METHODS: 6112 (intention to treat population) patients with moderate to severe COPD (<60% predicted FEV1) from 42 countries (mean age 65yrs, 76% males, 44% predicted post-bronchodilator FEV1; 3.7% reversibility to albuterol as % of predicted, 43% current smokers) were randomised to receive FP 500mcg (n=1534), SAL 50mcg (n=1521), FSC 500/50 (n=1533), or placebo (n=1524) bid via Diskus(R)in a 3 year double-blind study. Two interim analyses were carried out by an independent data monitoring board. The primary analysis was log-rank analysis of time to all-cause mortality (FSC vs placebo) at 156 weeks.

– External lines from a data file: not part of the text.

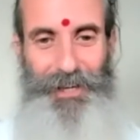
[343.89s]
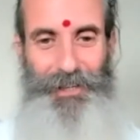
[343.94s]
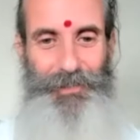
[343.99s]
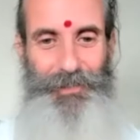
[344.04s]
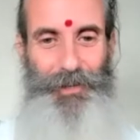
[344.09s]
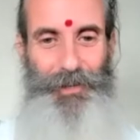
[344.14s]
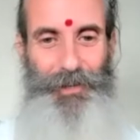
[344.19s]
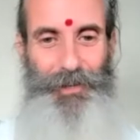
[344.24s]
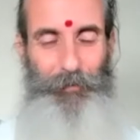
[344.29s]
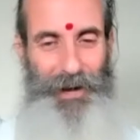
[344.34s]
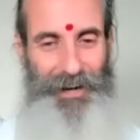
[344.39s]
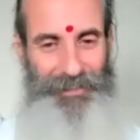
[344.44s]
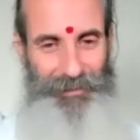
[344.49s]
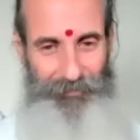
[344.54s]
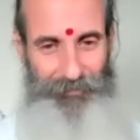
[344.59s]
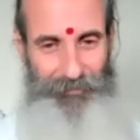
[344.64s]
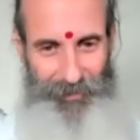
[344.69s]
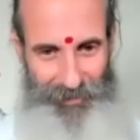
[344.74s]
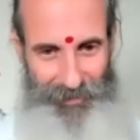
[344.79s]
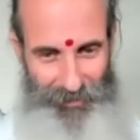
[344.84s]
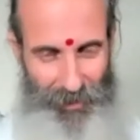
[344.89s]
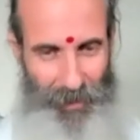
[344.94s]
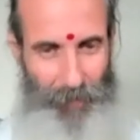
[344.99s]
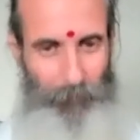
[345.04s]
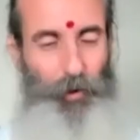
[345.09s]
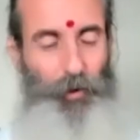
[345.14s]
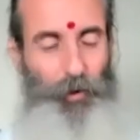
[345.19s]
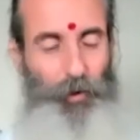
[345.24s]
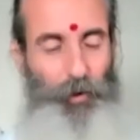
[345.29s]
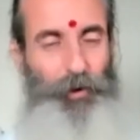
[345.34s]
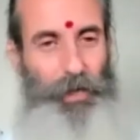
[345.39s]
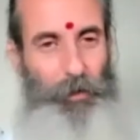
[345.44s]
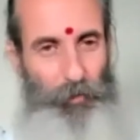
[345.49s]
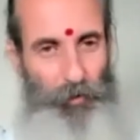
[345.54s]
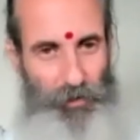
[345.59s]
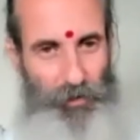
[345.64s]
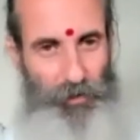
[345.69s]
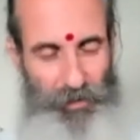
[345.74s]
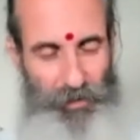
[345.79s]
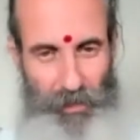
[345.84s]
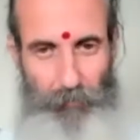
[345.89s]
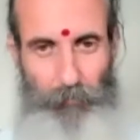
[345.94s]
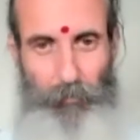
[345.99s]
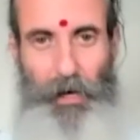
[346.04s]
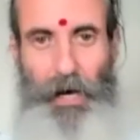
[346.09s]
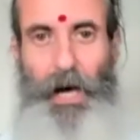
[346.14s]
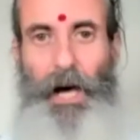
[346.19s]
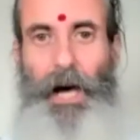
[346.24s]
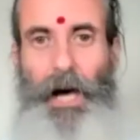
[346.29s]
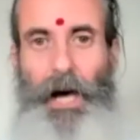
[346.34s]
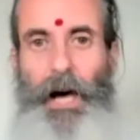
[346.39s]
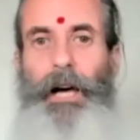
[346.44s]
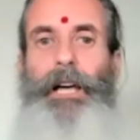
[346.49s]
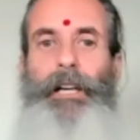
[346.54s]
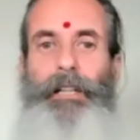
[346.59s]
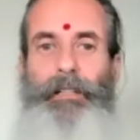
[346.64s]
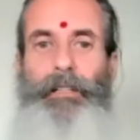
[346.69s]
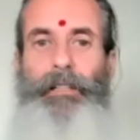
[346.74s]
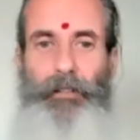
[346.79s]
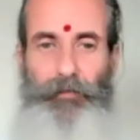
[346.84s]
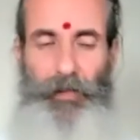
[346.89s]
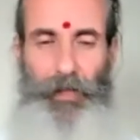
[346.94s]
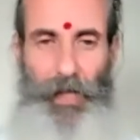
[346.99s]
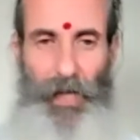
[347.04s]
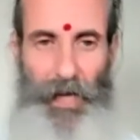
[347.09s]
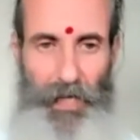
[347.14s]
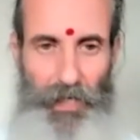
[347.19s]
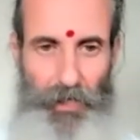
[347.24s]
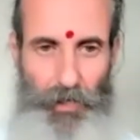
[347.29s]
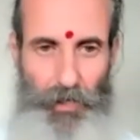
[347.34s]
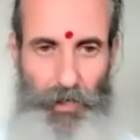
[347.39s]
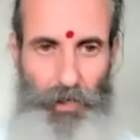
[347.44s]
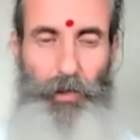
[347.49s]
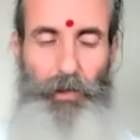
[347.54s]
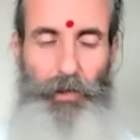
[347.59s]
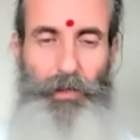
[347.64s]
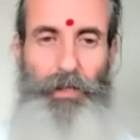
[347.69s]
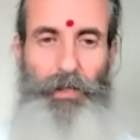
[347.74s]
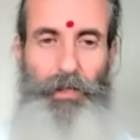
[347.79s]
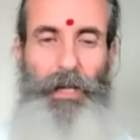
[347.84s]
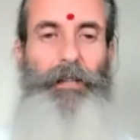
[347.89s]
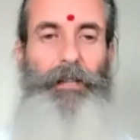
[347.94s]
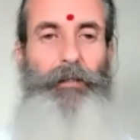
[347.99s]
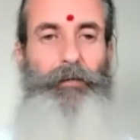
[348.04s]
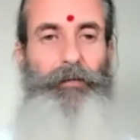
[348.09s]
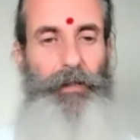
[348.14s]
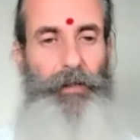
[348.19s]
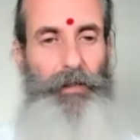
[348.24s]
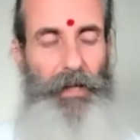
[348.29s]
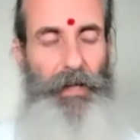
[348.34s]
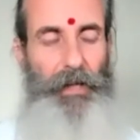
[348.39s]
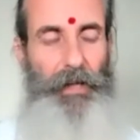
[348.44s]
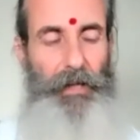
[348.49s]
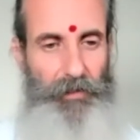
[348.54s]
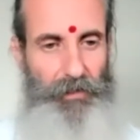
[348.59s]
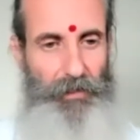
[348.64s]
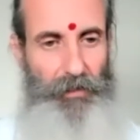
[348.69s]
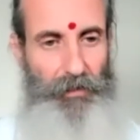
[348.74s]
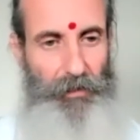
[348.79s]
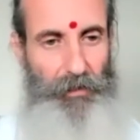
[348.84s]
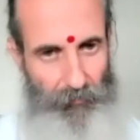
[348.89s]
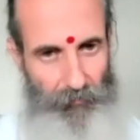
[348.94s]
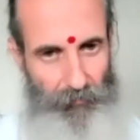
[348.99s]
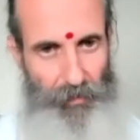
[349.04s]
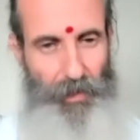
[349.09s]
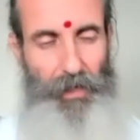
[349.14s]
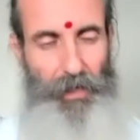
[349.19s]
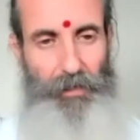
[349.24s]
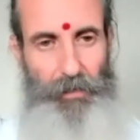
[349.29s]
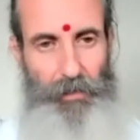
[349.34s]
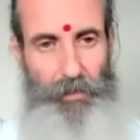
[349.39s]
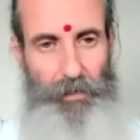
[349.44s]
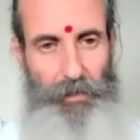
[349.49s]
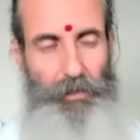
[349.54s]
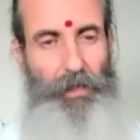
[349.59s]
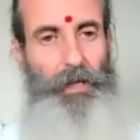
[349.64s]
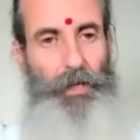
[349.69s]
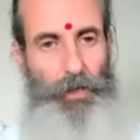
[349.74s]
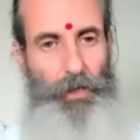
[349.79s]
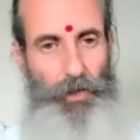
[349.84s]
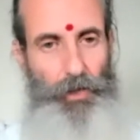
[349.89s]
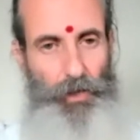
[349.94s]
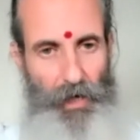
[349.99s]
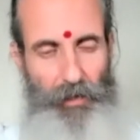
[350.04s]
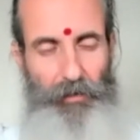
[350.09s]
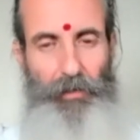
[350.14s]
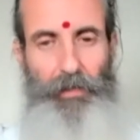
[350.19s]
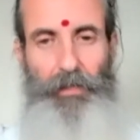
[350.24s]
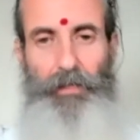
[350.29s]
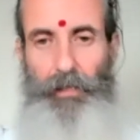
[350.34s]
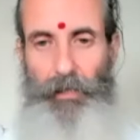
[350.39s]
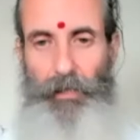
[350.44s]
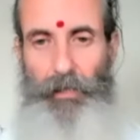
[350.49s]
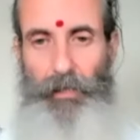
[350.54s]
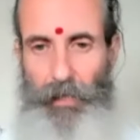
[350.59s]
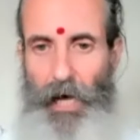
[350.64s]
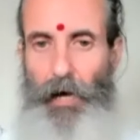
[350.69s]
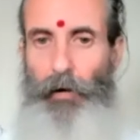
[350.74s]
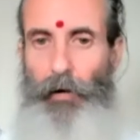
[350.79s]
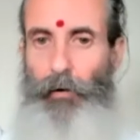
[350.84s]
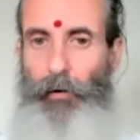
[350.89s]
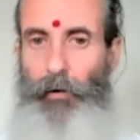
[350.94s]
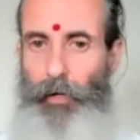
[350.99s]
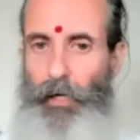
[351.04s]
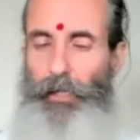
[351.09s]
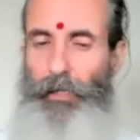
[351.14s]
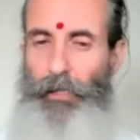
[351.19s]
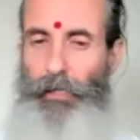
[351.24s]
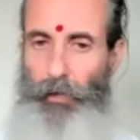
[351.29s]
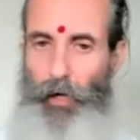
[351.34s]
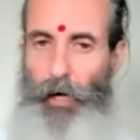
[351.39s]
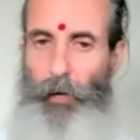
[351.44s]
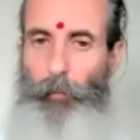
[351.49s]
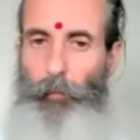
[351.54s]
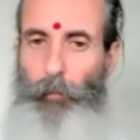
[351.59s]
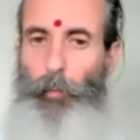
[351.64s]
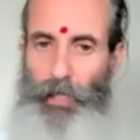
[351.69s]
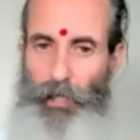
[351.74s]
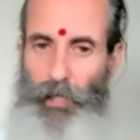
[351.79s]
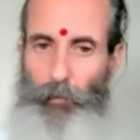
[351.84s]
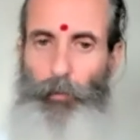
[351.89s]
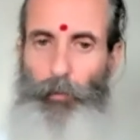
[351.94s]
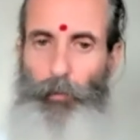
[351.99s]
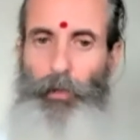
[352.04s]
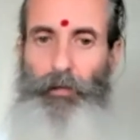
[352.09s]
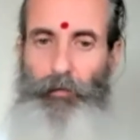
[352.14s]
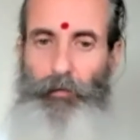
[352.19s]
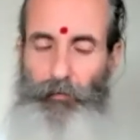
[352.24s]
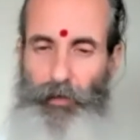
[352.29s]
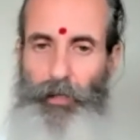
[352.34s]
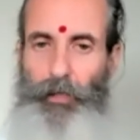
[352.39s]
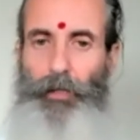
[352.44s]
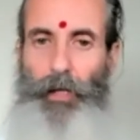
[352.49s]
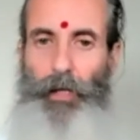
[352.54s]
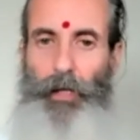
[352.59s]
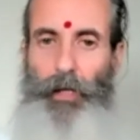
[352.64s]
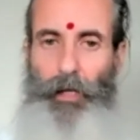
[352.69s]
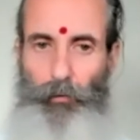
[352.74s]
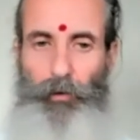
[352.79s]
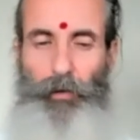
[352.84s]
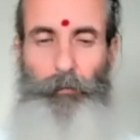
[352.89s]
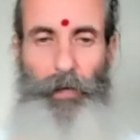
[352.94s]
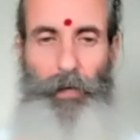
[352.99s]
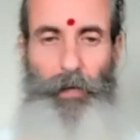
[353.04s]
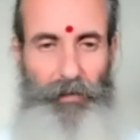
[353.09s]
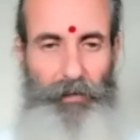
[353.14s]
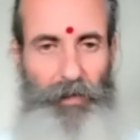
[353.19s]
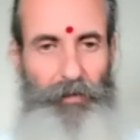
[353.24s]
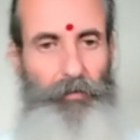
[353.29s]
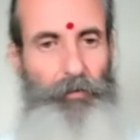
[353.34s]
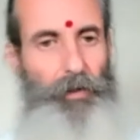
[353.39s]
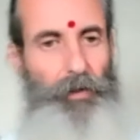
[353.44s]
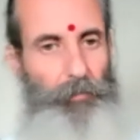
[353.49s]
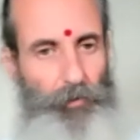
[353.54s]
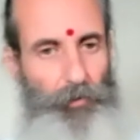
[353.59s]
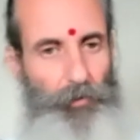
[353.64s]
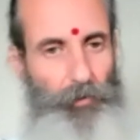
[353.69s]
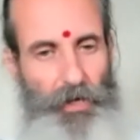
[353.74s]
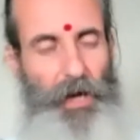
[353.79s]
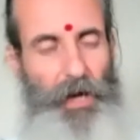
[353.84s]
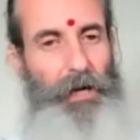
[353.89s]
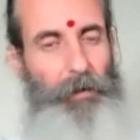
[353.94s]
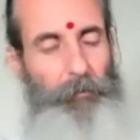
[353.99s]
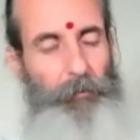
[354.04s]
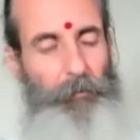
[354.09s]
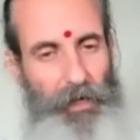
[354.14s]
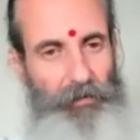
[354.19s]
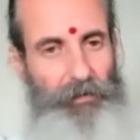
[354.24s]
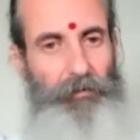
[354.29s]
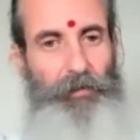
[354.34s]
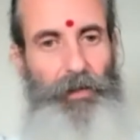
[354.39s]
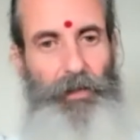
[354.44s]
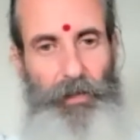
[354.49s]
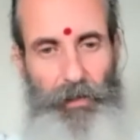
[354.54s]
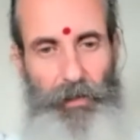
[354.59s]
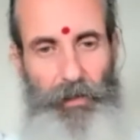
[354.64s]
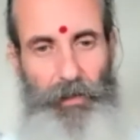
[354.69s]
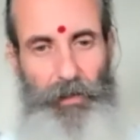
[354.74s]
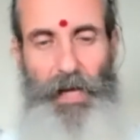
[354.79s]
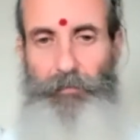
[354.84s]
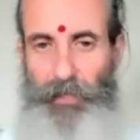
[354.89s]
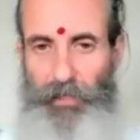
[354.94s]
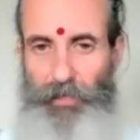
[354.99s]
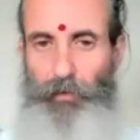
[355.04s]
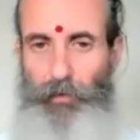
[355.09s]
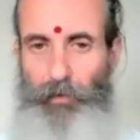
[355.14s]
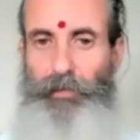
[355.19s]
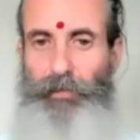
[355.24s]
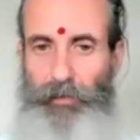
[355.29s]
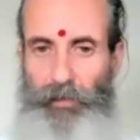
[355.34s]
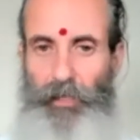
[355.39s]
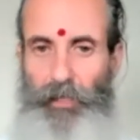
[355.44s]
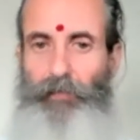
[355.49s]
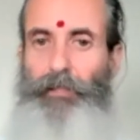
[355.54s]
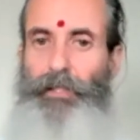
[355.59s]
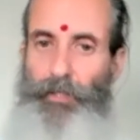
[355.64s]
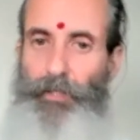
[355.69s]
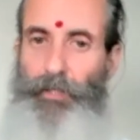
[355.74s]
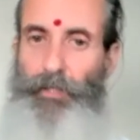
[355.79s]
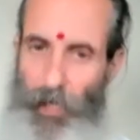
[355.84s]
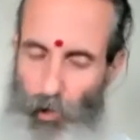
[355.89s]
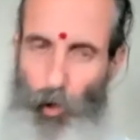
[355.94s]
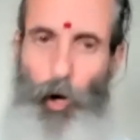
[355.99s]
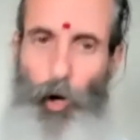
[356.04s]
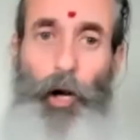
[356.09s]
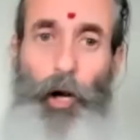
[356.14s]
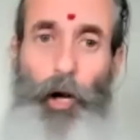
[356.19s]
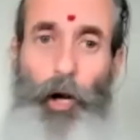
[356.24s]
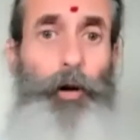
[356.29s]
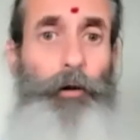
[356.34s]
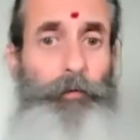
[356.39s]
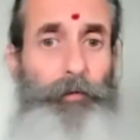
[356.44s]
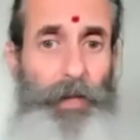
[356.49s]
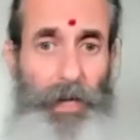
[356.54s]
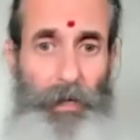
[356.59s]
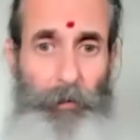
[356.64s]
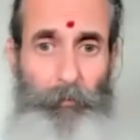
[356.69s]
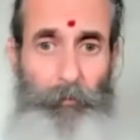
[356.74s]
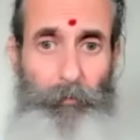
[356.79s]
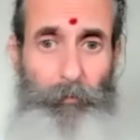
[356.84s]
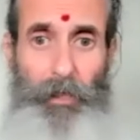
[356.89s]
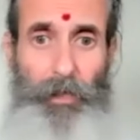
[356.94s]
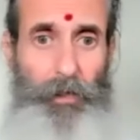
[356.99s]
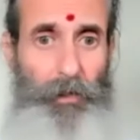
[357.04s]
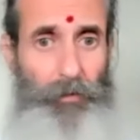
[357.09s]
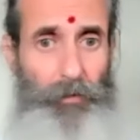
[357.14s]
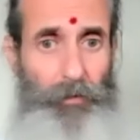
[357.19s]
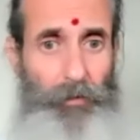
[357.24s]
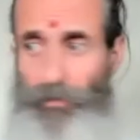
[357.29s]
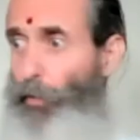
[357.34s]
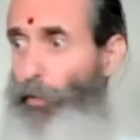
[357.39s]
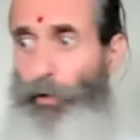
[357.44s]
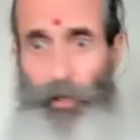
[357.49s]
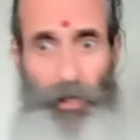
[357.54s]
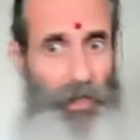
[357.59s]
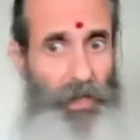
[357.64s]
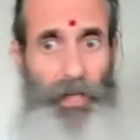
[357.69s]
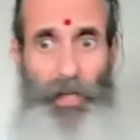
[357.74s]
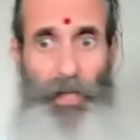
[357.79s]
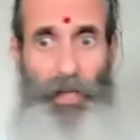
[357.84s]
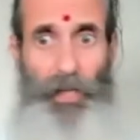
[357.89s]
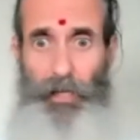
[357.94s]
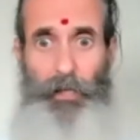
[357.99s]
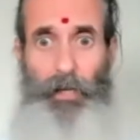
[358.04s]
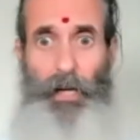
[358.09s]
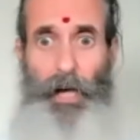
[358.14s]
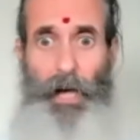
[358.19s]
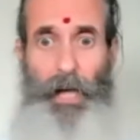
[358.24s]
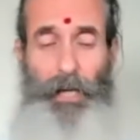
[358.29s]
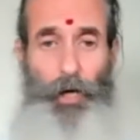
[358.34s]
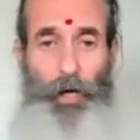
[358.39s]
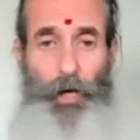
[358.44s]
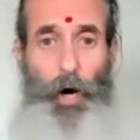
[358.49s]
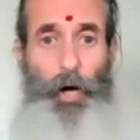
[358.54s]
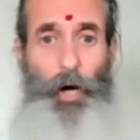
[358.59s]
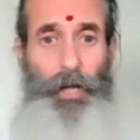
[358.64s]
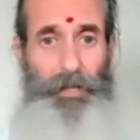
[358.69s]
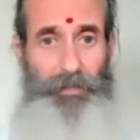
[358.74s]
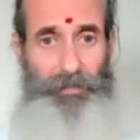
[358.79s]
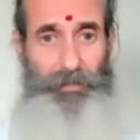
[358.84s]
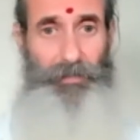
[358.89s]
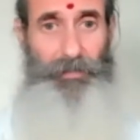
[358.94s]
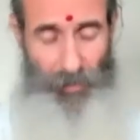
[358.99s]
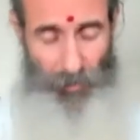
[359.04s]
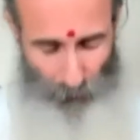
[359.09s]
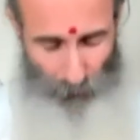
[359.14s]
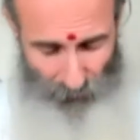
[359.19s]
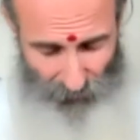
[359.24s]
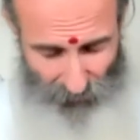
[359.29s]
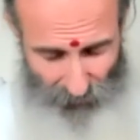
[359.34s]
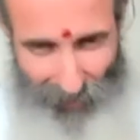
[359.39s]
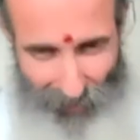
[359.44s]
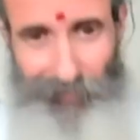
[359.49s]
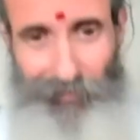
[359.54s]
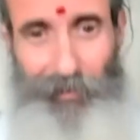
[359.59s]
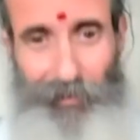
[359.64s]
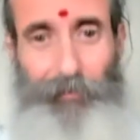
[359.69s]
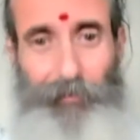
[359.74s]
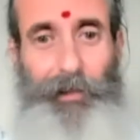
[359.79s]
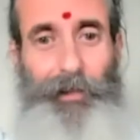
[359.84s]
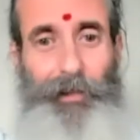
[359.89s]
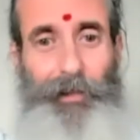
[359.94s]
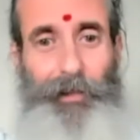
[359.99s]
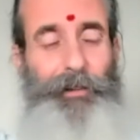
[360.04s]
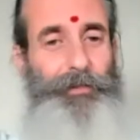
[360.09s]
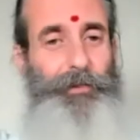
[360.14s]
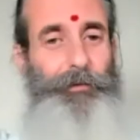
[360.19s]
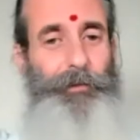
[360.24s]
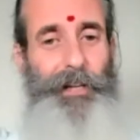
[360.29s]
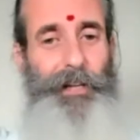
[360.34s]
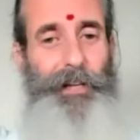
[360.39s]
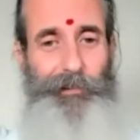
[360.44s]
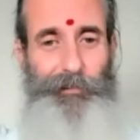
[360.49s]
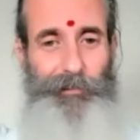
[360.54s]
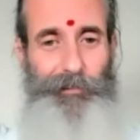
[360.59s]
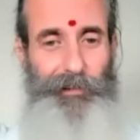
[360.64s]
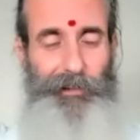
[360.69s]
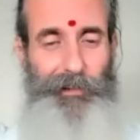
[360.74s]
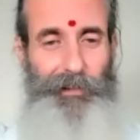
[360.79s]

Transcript: So I'm calling upon Sai Ma, different angels, and different devas and devatas. Shaktis, and now, I'm working with doing my tantric puja, I'm activating aspects of the Devi, so I call all of them, because they're all here. I say, you be active in this grid.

RESULTS: FSC reduced the risk of dying at any time by 18% compared with placebo (HR 0.825, 95% CI 0.68-1.00; p=0.052 adjusted for interim analyses; absolute rates 15.2% vs 12.6%; absolute reduction 2.6%). Supportive secondary analysis confirmed the result (Cox's proportional hazards: HR 0.811, 95% CI 0.67-0.98; p=0.031). Component arms were not significantly different from placebo (SAL HR 0.88, 95% CI 0.73-1.06; FP HR 1.06, 95% CI 0.89-1.27). There was also a trend to reduction in COPD-related mortality with FSC vs placebo (6.0% vs 4.7%, HR 0.78, 95% CI 0.57-1.06; p=0.107). No significant interaction with baseline FEV1 by GOLD stage was found (<30%, 30-50% and >50%; p= 0.402). Further, there were no interactions by smoking status, age, sex or BMI (all p>0.12).
CONCLUSION: FSC improves survival in this population of patients with COPD vs placebo over 3 years. This effect was not seen with the components alone.
CLINICAL IMPLICATIONS: FSC is the first intervention since oxygen and smoking cessation therapies that has been shown to improve survival in COPD. The improvement was comparable to that produced by statins in cardiovascular mortality, and represents an important step forward in the management of COPD.
DISCLOSURE: Peter Calverley, Grant monies (from industry related sources) This study is funded by a grant from GlaxoSmithKline. Departments of BC, CJ, PC, GF, JV, receive funding from GlaxoSmithKline for specific research projects; Employee JA and JY are employees of GlaxoSmithKline; Consultant fee, speaker bureau, advisory committee, etc. PJ, PC, BC, GF, CJ, JV and NP have been speakers and consultants for companies including GSK, Pfizer, AstraZeneca, Boehringer Ingelheim; Other JV's wife was until 2004 a GSK employee; Product/procedure/technique that is considered research and is NOT yet approved for any purpose, FSC 500/50 dose currently unlicensed for COPD in US.